> [WHAT YOU ARE ASKED TO DO]:
From top to bottom, retype the data exactly, passing over any picture.

─── TASK INPUT ───

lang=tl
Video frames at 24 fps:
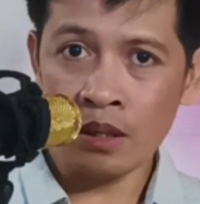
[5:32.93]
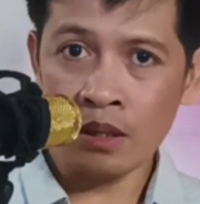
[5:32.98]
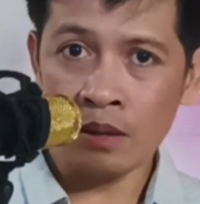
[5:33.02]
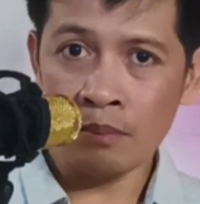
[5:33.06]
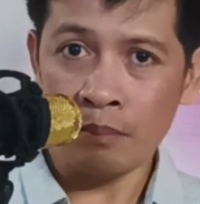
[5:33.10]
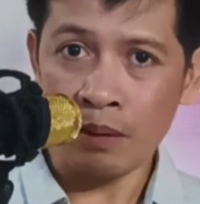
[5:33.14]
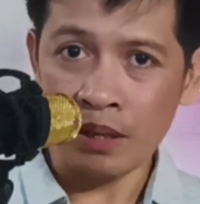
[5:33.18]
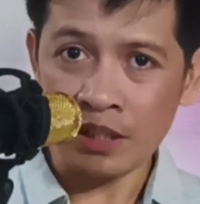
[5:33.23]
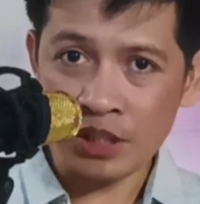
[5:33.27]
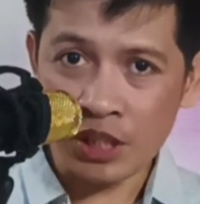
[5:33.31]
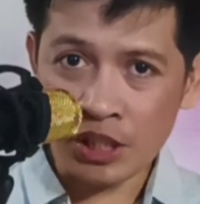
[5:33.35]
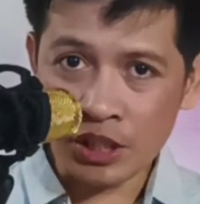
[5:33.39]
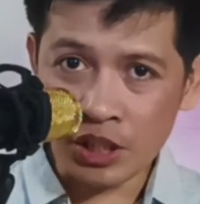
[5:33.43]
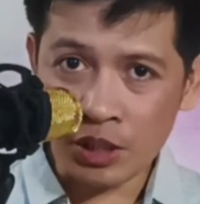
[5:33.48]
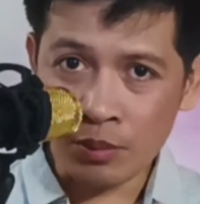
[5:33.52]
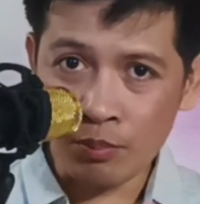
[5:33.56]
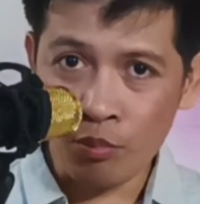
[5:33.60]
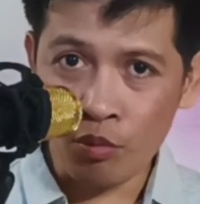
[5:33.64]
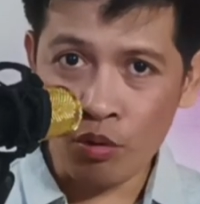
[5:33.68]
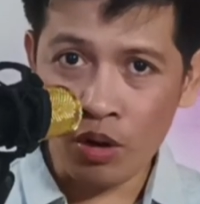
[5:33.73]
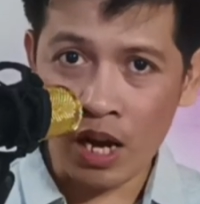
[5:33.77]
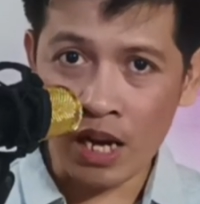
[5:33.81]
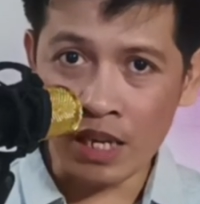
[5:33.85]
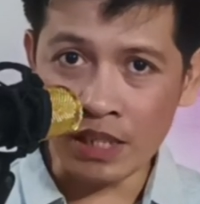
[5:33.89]

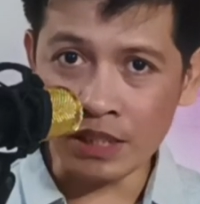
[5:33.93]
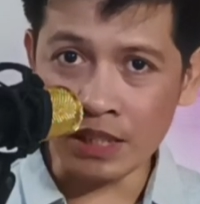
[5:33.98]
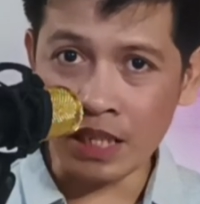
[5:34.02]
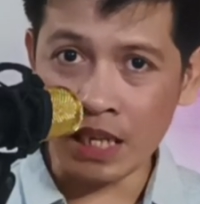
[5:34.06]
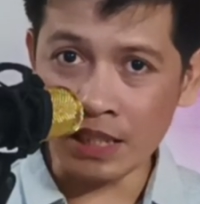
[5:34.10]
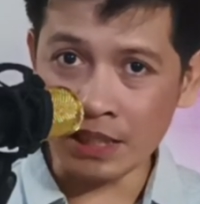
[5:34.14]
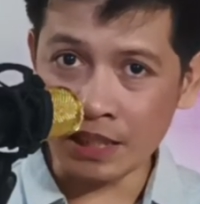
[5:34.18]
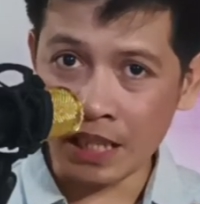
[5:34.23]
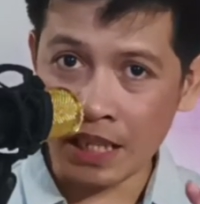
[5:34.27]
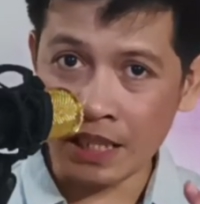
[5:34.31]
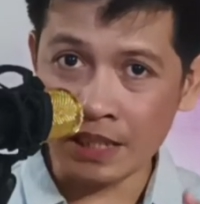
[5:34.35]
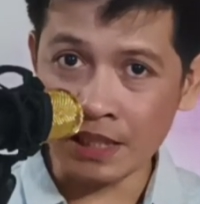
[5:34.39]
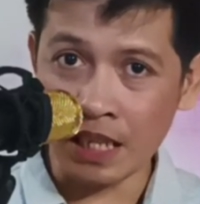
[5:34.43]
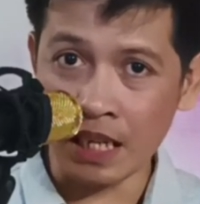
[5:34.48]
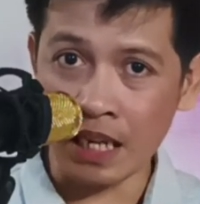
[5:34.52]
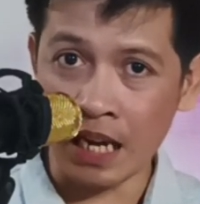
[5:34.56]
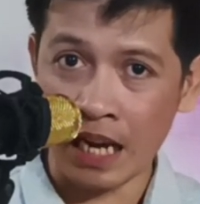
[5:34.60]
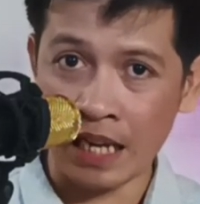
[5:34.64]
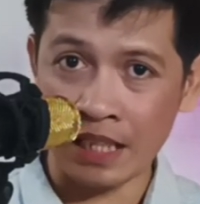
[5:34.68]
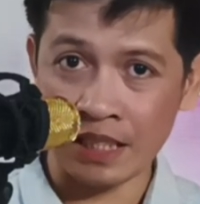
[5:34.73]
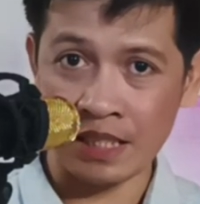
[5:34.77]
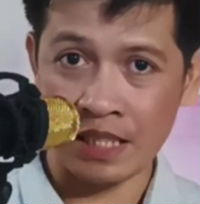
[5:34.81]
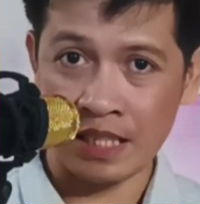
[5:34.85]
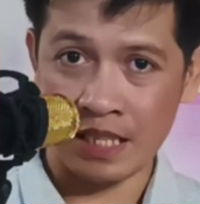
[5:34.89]
magsisimula siya sa isang
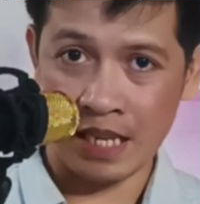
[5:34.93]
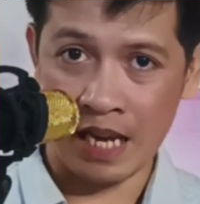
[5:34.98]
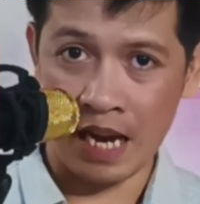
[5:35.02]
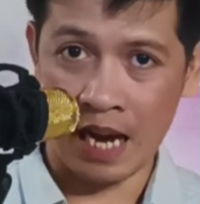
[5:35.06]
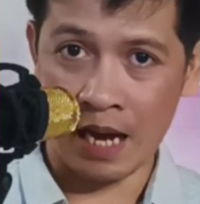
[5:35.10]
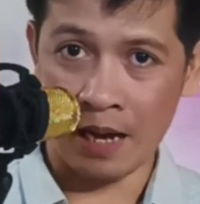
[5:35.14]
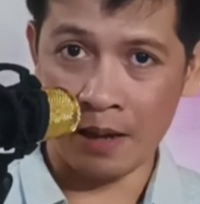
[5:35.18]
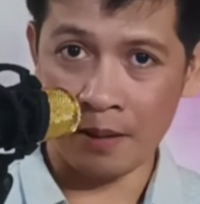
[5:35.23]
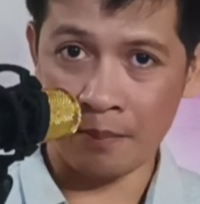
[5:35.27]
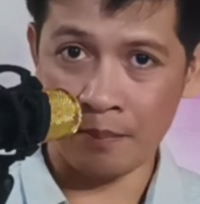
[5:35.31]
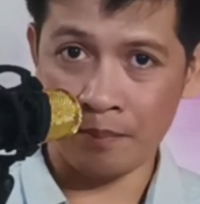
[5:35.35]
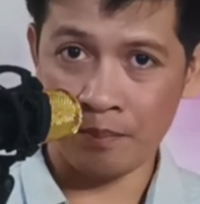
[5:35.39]
idea.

───

> [ANSWER BOX]:
lang=tl
Video frames at 24 fps:
[5:32.93]
[5:32.98]
[5:33.02]
[5:33.06]
[5:33.10]
[5:33.14]
[5:33.18]
[5:33.23]
[5:33.27]
[5:33.31]
[5:33.35]
[5:33.39]
[5:33.43]
[5:33.48]
[5:33.52]
[5:33.56]
[5:33.60]
[5:33.64]
[5:33.68]
[5:33.73]
[5:33.77]
[5:33.81]
[5:33.85]
[5:33.89]

[5:33.93]
[5:33.98]
[5:34.02]
[5:34.06]
[5:34.10]
[5:34.14]
[5:34.18]
[5:34.23]
[5:34.27]
[5:34.31]
[5:34.35]
[5:34.39]
[5:34.43]
[5:34.48]
[5:34.52]
[5:34.56]
[5:34.60]
[5:34.64]
[5:34.68]
[5:34.73]
[5:34.77]
[5:34.81]
[5:34.85]
[5:34.89]
magsisimula siya sa isang
[5:34.93]
[5:34.98]
[5:35.02]
[5:35.06]
[5:35.10]
[5:35.14]
[5:35.18]
[5:35.23]
[5:35.27]
[5:35.31]
[5:35.35]
[5:35.39]
idea.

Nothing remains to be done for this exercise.